What is expected ->
Make an exact copy of all the records that follow, apart from the pictures.

Given entries ->
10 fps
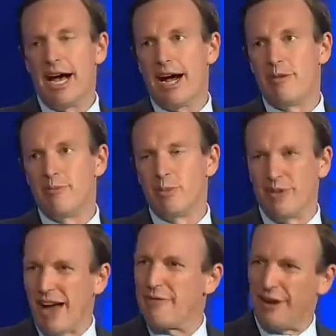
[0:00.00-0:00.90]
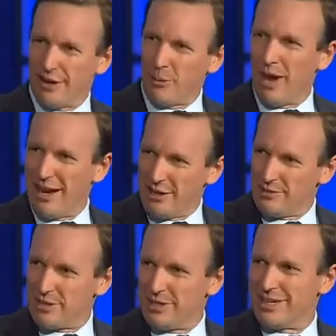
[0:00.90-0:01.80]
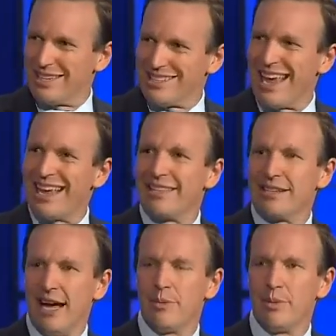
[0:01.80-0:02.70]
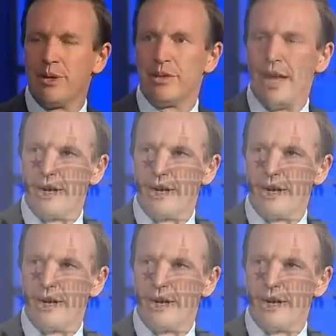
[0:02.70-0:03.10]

Um, we've got to find a way to, to take, take the time to build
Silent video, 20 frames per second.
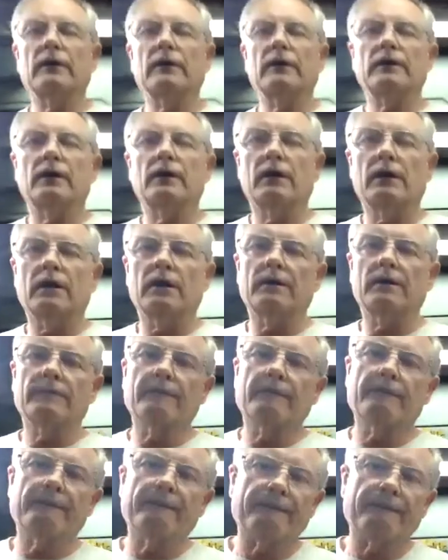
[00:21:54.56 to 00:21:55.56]
a car
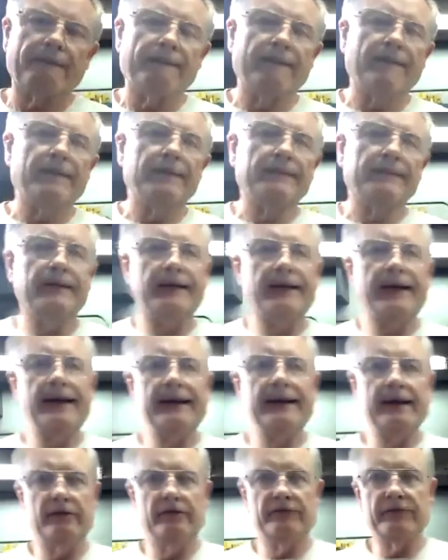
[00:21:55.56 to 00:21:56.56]
that I
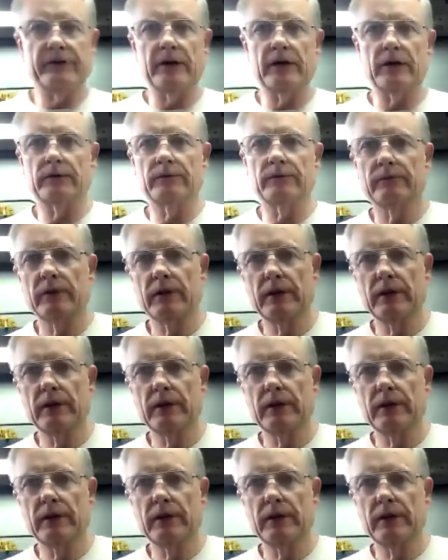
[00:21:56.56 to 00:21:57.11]
have found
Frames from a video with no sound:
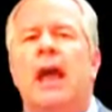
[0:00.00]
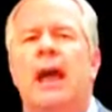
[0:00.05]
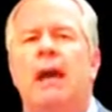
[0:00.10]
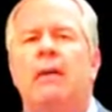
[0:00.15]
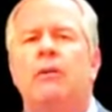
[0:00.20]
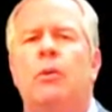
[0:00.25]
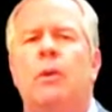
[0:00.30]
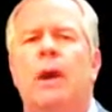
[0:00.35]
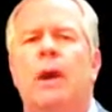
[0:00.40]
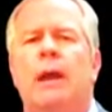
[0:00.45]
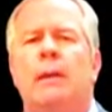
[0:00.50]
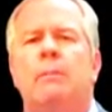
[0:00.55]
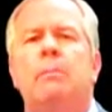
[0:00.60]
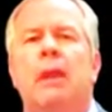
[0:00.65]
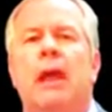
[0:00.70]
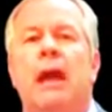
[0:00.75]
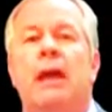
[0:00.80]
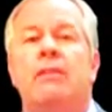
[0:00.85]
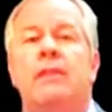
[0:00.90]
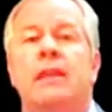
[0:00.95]
how do I
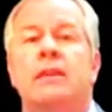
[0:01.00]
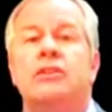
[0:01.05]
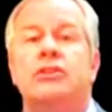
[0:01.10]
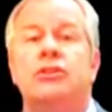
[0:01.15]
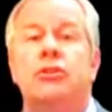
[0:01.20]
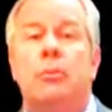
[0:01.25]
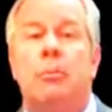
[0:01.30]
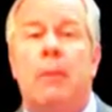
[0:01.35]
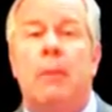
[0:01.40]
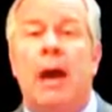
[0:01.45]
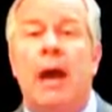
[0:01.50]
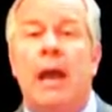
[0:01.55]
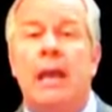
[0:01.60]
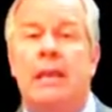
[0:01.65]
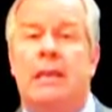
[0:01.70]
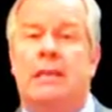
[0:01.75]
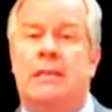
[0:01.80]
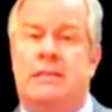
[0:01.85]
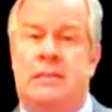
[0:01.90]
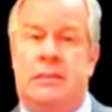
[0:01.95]
apply this to
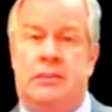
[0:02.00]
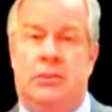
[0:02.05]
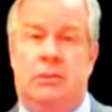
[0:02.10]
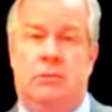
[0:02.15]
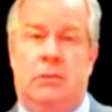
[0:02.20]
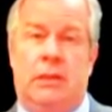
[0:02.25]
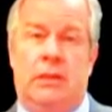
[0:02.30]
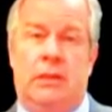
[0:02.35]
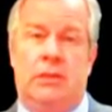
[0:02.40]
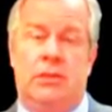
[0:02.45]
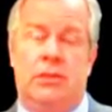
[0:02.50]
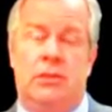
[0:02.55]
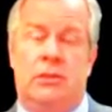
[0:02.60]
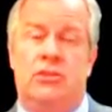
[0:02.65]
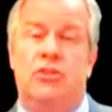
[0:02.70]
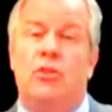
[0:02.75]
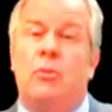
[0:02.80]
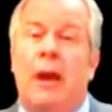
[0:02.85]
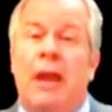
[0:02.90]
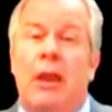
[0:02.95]
my situation,
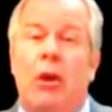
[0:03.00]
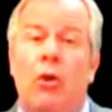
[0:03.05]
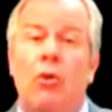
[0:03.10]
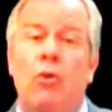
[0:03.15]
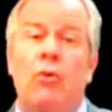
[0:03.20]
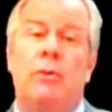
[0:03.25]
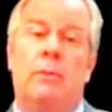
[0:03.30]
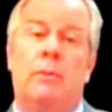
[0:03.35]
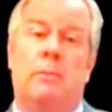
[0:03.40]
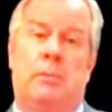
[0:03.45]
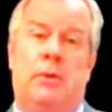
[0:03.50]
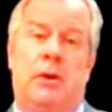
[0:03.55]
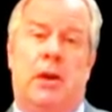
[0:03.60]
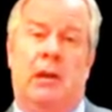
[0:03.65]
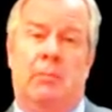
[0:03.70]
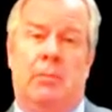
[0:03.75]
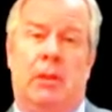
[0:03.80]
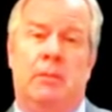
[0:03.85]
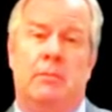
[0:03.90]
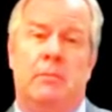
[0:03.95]
to my own
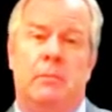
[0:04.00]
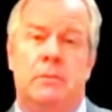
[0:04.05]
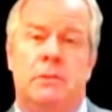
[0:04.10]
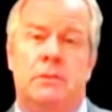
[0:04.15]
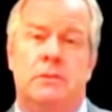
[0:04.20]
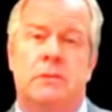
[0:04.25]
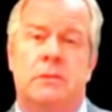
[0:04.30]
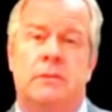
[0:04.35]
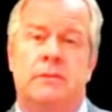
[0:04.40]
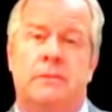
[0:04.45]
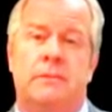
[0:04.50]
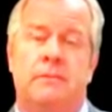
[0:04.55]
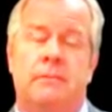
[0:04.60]
problems?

Exercise solution ->
10 fps
[0:00.00-0:00.90]
[0:00.90-0:01.80]
[0:01.80-0:02.70]
[0:02.70-0:03.10]

Um, we've got to find a way to, to take, take the time to build
Silent video, 20 frames per second.
[00:21:54.56 to 00:21:55.56]
a car
[00:21:55.56 to 00:21:56.56]
that I
[00:21:56.56 to 00:21:57.11]
have found
Frames from a video with no sound:
[0:00.00]
[0:00.05]
[0:00.10]
[0:00.15]
[0:00.20]
[0:00.25]
[0:00.30]
[0:00.35]
[0:00.40]
[0:00.45]
[0:00.50]
[0:00.55]
[0:00.60]
[0:00.65]
[0:00.70]
[0:00.75]
[0:00.80]
[0:00.85]
[0:00.90]
[0:00.95]
how do I
[0:01.00]
[0:01.05]
[0:01.10]
[0:01.15]
[0:01.20]
[0:01.25]
[0:01.30]
[0:01.35]
[0:01.40]
[0:01.45]
[0:01.50]
[0:01.55]
[0:01.60]
[0:01.65]
[0:01.70]
[0:01.75]
[0:01.80]
[0:01.85]
[0:01.90]
[0:01.95]
apply this to
[0:02.00]
[0:02.05]
[0:02.10]
[0:02.15]
[0:02.20]
[0:02.25]
[0:02.30]
[0:02.35]
[0:02.40]
[0:02.45]
[0:02.50]
[0:02.55]
[0:02.60]
[0:02.65]
[0:02.70]
[0:02.75]
[0:02.80]
[0:02.85]
[0:02.90]
[0:02.95]
my situation,
[0:03.00]
[0:03.05]
[0:03.10]
[0:03.15]
[0:03.20]
[0:03.25]
[0:03.30]
[0:03.35]
[0:03.40]
[0:03.45]
[0:03.50]
[0:03.55]
[0:03.60]
[0:03.65]
[0:03.70]
[0:03.75]
[0:03.80]
[0:03.85]
[0:03.90]
[0:03.95]
to my own
[0:04.00]
[0:04.05]
[0:04.10]
[0:04.15]
[0:04.20]
[0:04.25]
[0:04.30]
[0:04.35]
[0:04.40]
[0:04.45]
[0:04.50]
[0:04.55]
[0:04.60]
problems?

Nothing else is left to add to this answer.